_Exercise objective_
Copy the lines running from the one that contains "[0:10.00-0:11.00]" to the end of the entries below, exactly and with no pictures.

(Collected data)
____________
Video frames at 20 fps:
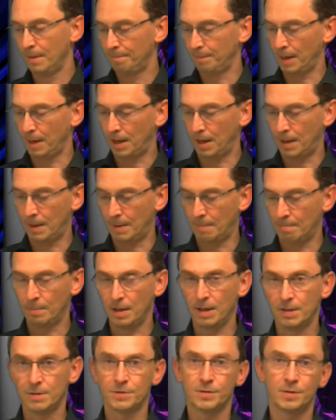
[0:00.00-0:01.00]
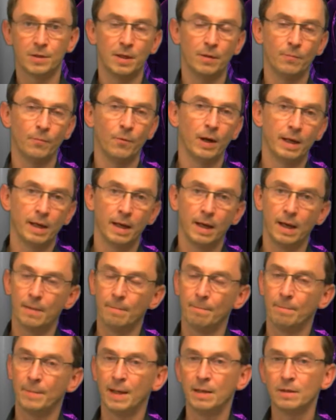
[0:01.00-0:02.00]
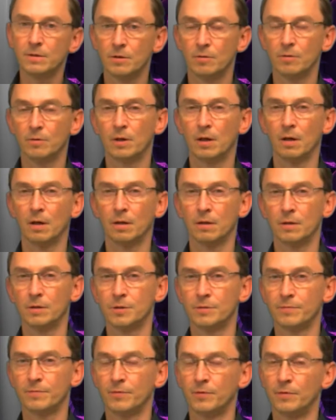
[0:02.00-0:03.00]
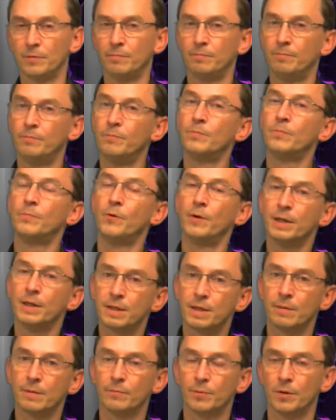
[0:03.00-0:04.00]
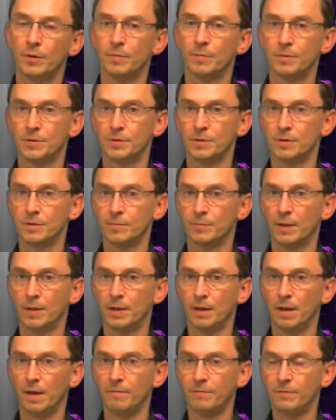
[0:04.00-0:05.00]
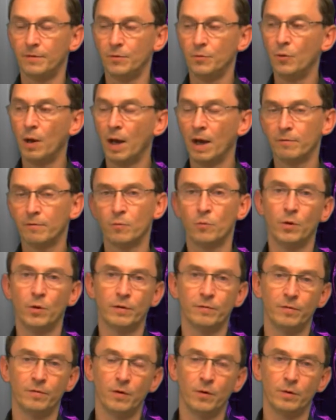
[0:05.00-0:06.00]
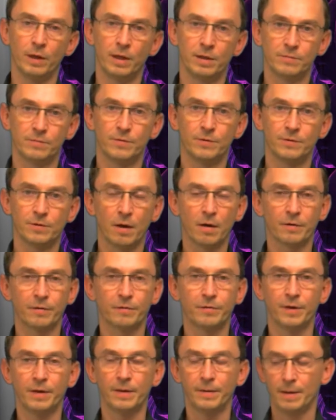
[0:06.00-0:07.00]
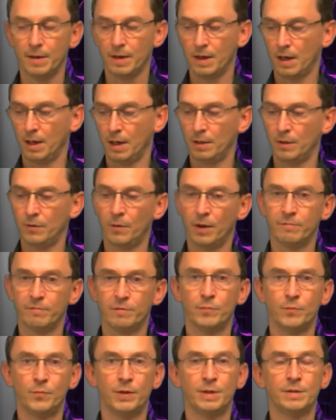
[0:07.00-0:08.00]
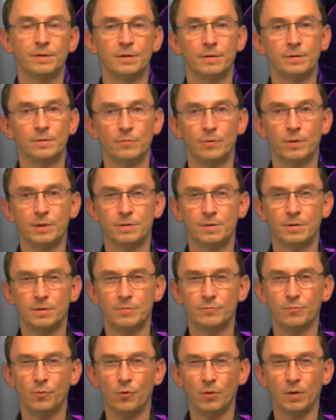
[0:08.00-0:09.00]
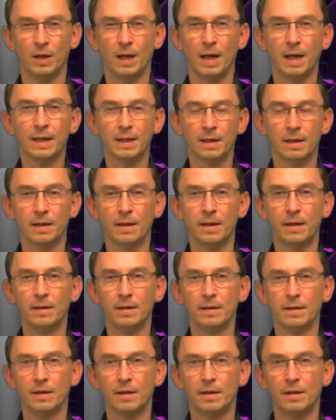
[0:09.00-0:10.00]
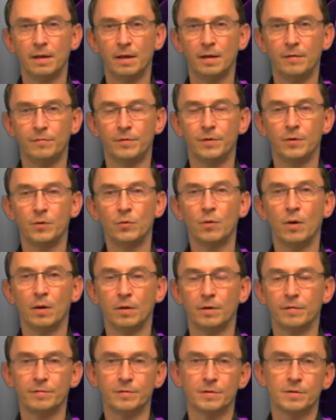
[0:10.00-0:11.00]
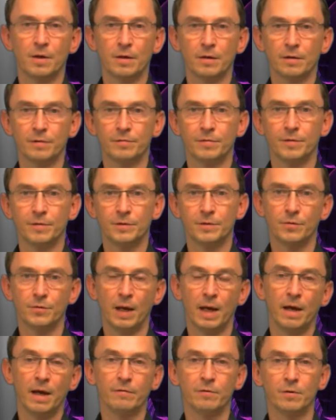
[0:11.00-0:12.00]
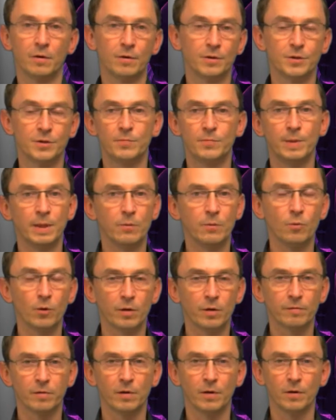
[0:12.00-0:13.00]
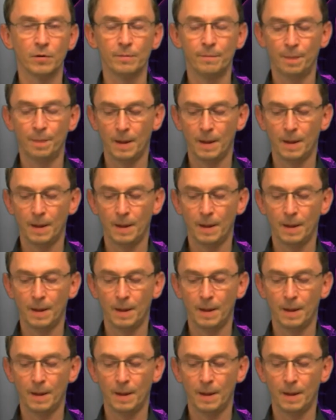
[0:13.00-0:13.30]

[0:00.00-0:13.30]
um, in CMYK and Pantone colors for printing purposes but if you have a workflow that's photography and you have a printer which is more likely if you are a photographer to have an RGB workflow,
____________
_Exercise response_
[0:10.00-0:11.00]
[0:11.00-0:12.00]
[0:12.00-0:13.00]
[0:13.00-0:13.30]

[0:00.00-0:13.30]
um, in CMYK and Pantone colors for printing purposes but if you have a workflow that's photography and you have a printer which is more likely if you are a photographer to have an RGB workflow,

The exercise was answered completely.